RECORDS SUPPLIED:
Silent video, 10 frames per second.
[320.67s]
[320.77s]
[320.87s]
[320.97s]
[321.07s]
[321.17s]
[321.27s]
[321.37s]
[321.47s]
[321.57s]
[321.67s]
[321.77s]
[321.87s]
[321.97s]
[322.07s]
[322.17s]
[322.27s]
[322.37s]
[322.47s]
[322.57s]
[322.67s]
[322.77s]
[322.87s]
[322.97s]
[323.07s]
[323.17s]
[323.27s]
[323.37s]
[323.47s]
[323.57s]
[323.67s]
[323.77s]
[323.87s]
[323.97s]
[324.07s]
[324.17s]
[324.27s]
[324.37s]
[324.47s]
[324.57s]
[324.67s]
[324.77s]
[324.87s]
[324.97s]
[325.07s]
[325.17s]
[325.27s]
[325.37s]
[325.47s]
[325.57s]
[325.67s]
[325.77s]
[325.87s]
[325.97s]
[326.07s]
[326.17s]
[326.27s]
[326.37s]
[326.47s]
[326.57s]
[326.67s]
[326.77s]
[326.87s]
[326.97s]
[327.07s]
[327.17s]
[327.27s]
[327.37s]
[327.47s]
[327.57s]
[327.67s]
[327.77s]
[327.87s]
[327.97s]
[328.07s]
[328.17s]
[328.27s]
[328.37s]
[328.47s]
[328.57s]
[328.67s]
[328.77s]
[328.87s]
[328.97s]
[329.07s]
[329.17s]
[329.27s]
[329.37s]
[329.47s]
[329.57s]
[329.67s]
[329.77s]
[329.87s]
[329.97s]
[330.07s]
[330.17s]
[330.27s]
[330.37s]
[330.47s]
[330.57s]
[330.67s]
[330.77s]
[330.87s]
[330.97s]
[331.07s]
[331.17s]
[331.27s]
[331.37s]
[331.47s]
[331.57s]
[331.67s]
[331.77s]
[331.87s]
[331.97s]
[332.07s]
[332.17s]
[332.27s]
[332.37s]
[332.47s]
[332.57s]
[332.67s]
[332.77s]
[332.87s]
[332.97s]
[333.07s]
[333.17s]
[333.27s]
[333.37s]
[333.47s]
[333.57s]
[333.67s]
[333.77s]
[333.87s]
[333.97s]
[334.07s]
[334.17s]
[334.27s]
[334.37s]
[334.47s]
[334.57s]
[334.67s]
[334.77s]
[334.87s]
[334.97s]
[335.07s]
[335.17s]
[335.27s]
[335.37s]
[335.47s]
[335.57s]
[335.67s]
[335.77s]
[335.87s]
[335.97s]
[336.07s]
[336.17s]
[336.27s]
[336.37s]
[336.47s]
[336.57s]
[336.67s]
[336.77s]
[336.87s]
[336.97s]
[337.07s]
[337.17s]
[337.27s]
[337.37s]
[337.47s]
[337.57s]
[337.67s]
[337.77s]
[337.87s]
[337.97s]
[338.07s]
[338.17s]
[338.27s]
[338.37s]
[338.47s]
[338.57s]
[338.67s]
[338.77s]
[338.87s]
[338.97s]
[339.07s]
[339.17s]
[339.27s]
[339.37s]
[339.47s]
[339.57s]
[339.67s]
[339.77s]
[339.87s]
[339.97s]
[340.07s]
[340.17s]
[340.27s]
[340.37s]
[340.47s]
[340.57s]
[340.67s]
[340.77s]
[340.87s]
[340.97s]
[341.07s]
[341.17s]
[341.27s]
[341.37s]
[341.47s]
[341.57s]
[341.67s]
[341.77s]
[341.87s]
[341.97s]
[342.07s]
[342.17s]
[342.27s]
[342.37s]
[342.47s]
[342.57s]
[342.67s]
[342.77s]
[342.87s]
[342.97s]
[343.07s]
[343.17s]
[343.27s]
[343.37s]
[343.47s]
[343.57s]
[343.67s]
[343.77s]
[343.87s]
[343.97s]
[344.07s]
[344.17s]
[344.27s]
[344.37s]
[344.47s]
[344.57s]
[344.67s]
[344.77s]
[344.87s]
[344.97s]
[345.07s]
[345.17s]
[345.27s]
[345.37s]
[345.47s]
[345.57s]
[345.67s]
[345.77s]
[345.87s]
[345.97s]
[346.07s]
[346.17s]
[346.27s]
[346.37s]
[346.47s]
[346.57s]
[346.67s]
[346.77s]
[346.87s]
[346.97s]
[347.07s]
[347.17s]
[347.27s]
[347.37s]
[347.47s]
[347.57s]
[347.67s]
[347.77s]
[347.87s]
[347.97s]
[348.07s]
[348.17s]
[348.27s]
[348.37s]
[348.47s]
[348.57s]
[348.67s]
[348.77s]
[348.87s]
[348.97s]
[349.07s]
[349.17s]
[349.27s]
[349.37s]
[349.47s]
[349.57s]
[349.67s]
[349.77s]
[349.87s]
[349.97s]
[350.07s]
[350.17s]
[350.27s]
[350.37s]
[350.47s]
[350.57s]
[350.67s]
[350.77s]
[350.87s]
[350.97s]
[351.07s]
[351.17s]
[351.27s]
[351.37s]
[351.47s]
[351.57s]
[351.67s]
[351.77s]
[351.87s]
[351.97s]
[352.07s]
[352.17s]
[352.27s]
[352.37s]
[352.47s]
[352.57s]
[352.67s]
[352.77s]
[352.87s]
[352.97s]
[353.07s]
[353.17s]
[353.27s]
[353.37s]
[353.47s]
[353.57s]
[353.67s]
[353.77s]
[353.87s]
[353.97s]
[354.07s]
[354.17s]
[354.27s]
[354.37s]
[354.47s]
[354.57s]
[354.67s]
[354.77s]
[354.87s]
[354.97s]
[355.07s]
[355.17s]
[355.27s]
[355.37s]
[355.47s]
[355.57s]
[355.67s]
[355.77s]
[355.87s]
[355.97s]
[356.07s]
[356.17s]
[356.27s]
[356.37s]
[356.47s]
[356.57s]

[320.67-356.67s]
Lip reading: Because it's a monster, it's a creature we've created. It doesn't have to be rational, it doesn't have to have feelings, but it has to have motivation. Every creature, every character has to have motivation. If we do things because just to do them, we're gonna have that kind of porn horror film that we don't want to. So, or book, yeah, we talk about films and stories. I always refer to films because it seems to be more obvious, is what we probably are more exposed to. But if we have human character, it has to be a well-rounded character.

INSTRUCTIONS FOR THE TASK: Nothing is to be left out. Repeat the whole listing exactly.

SOLUTION BELOW:
Silent video, 10 frames per second.
[320.67s]
[320.77s]
[320.87s]
[320.97s]
[321.07s]
[321.17s]
[321.27s]
[321.37s]
[321.47s]
[321.57s]
[321.67s]
[321.77s]
[321.87s]
[321.97s]
[322.07s]
[322.17s]
[322.27s]
[322.37s]
[322.47s]
[322.57s]
[322.67s]
[322.77s]
[322.87s]
[322.97s]
[323.07s]
[323.17s]
[323.27s]
[323.37s]
[323.47s]
[323.57s]
[323.67s]
[323.77s]
[323.87s]
[323.97s]
[324.07s]
[324.17s]
[324.27s]
[324.37s]
[324.47s]
[324.57s]
[324.67s]
[324.77s]
[324.87s]
[324.97s]
[325.07s]
[325.17s]
[325.27s]
[325.37s]
[325.47s]
[325.57s]
[325.67s]
[325.77s]
[325.87s]
[325.97s]
[326.07s]
[326.17s]
[326.27s]
[326.37s]
[326.47s]
[326.57s]
[326.67s]
[326.77s]
[326.87s]
[326.97s]
[327.07s]
[327.17s]
[327.27s]
[327.37s]
[327.47s]
[327.57s]
[327.67s]
[327.77s]
[327.87s]
[327.97s]
[328.07s]
[328.17s]
[328.27s]
[328.37s]
[328.47s]
[328.57s]
[328.67s]
[328.77s]
[328.87s]
[328.97s]
[329.07s]
[329.17s]
[329.27s]
[329.37s]
[329.47s]
[329.57s]
[329.67s]
[329.77s]
[329.87s]
[329.97s]
[330.07s]
[330.17s]
[330.27s]
[330.37s]
[330.47s]
[330.57s]
[330.67s]
[330.77s]
[330.87s]
[330.97s]
[331.07s]
[331.17s]
[331.27s]
[331.37s]
[331.47s]
[331.57s]
[331.67s]
[331.77s]
[331.87s]
[331.97s]
[332.07s]
[332.17s]
[332.27s]
[332.37s]
[332.47s]
[332.57s]
[332.67s]
[332.77s]
[332.87s]
[332.97s]
[333.07s]
[333.17s]
[333.27s]
[333.37s]
[333.47s]
[333.57s]
[333.67s]
[333.77s]
[333.87s]
[333.97s]
[334.07s]
[334.17s]
[334.27s]
[334.37s]
[334.47s]
[334.57s]
[334.67s]
[334.77s]
[334.87s]
[334.97s]
[335.07s]
[335.17s]
[335.27s]
[335.37s]
[335.47s]
[335.57s]
[335.67s]
[335.77s]
[335.87s]
[335.97s]
[336.07s]
[336.17s]
[336.27s]
[336.37s]
[336.47s]
[336.57s]
[336.67s]
[336.77s]
[336.87s]
[336.97s]
[337.07s]
[337.17s]
[337.27s]
[337.37s]
[337.47s]
[337.57s]
[337.67s]
[337.77s]
[337.87s]
[337.97s]
[338.07s]
[338.17s]
[338.27s]
[338.37s]
[338.47s]
[338.57s]
[338.67s]
[338.77s]
[338.87s]
[338.97s]
[339.07s]
[339.17s]
[339.27s]
[339.37s]
[339.47s]
[339.57s]
[339.67s]
[339.77s]
[339.87s]
[339.97s]
[340.07s]
[340.17s]
[340.27s]
[340.37s]
[340.47s]
[340.57s]
[340.67s]
[340.77s]
[340.87s]
[340.97s]
[341.07s]
[341.17s]
[341.27s]
[341.37s]
[341.47s]
[341.57s]
[341.67s]
[341.77s]
[341.87s]
[341.97s]
[342.07s]
[342.17s]
[342.27s]
[342.37s]
[342.47s]
[342.57s]
[342.67s]
[342.77s]
[342.87s]
[342.97s]
[343.07s]
[343.17s]
[343.27s]
[343.37s]
[343.47s]
[343.57s]
[343.67s]
[343.77s]
[343.87s]
[343.97s]
[344.07s]
[344.17s]
[344.27s]
[344.37s]
[344.47s]
[344.57s]
[344.67s]
[344.77s]
[344.87s]
[344.97s]
[345.07s]
[345.17s]
[345.27s]
[345.37s]
[345.47s]
[345.57s]
[345.67s]
[345.77s]
[345.87s]
[345.97s]
[346.07s]
[346.17s]
[346.27s]
[346.37s]
[346.47s]
[346.57s]
[346.67s]
[346.77s]
[346.87s]
[346.97s]
[347.07s]
[347.17s]
[347.27s]
[347.37s]
[347.47s]
[347.57s]
[347.67s]
[347.77s]
[347.87s]
[347.97s]
[348.07s]
[348.17s]
[348.27s]
[348.37s]
[348.47s]
[348.57s]
[348.67s]
[348.77s]
[348.87s]
[348.97s]
[349.07s]
[349.17s]
[349.27s]
[349.37s]
[349.47s]
[349.57s]
[349.67s]
[349.77s]
[349.87s]
[349.97s]
[350.07s]
[350.17s]
[350.27s]
[350.37s]
[350.47s]
[350.57s]
[350.67s]
[350.77s]
[350.87s]
[350.97s]
[351.07s]
[351.17s]
[351.27s]
[351.37s]
[351.47s]
[351.57s]
[351.67s]
[351.77s]
[351.87s]
[351.97s]
[352.07s]
[352.17s]
[352.27s]
[352.37s]
[352.47s]
[352.57s]
[352.67s]
[352.77s]
[352.87s]
[352.97s]
[353.07s]
[353.17s]
[353.27s]
[353.37s]
[353.47s]
[353.57s]
[353.67s]
[353.77s]
[353.87s]
[353.97s]
[354.07s]
[354.17s]
[354.27s]
[354.37s]
[354.47s]
[354.57s]
[354.67s]
[354.77s]
[354.87s]
[354.97s]
[355.07s]
[355.17s]
[355.27s]
[355.37s]
[355.47s]
[355.57s]
[355.67s]
[355.77s]
[355.87s]
[355.97s]
[356.07s]
[356.17s]
[356.27s]
[356.37s]
[356.47s]
[356.57s]

[320.67-356.67s]
Lip reading: Because it's a monster, it's a creature we've created. It doesn't have to be rational, it doesn't have to have feelings, but it has to have motivation. Every creature, every character has to have motivation. If we do things because just to do them, we're gonna have that kind of porn horror film that we don't want to. So, or book, yeah, we talk about films and stories. I always refer to films because it seems to be more obvious, is what we probably are more exposed to. But if we have human character, it has to be a well-rounded character.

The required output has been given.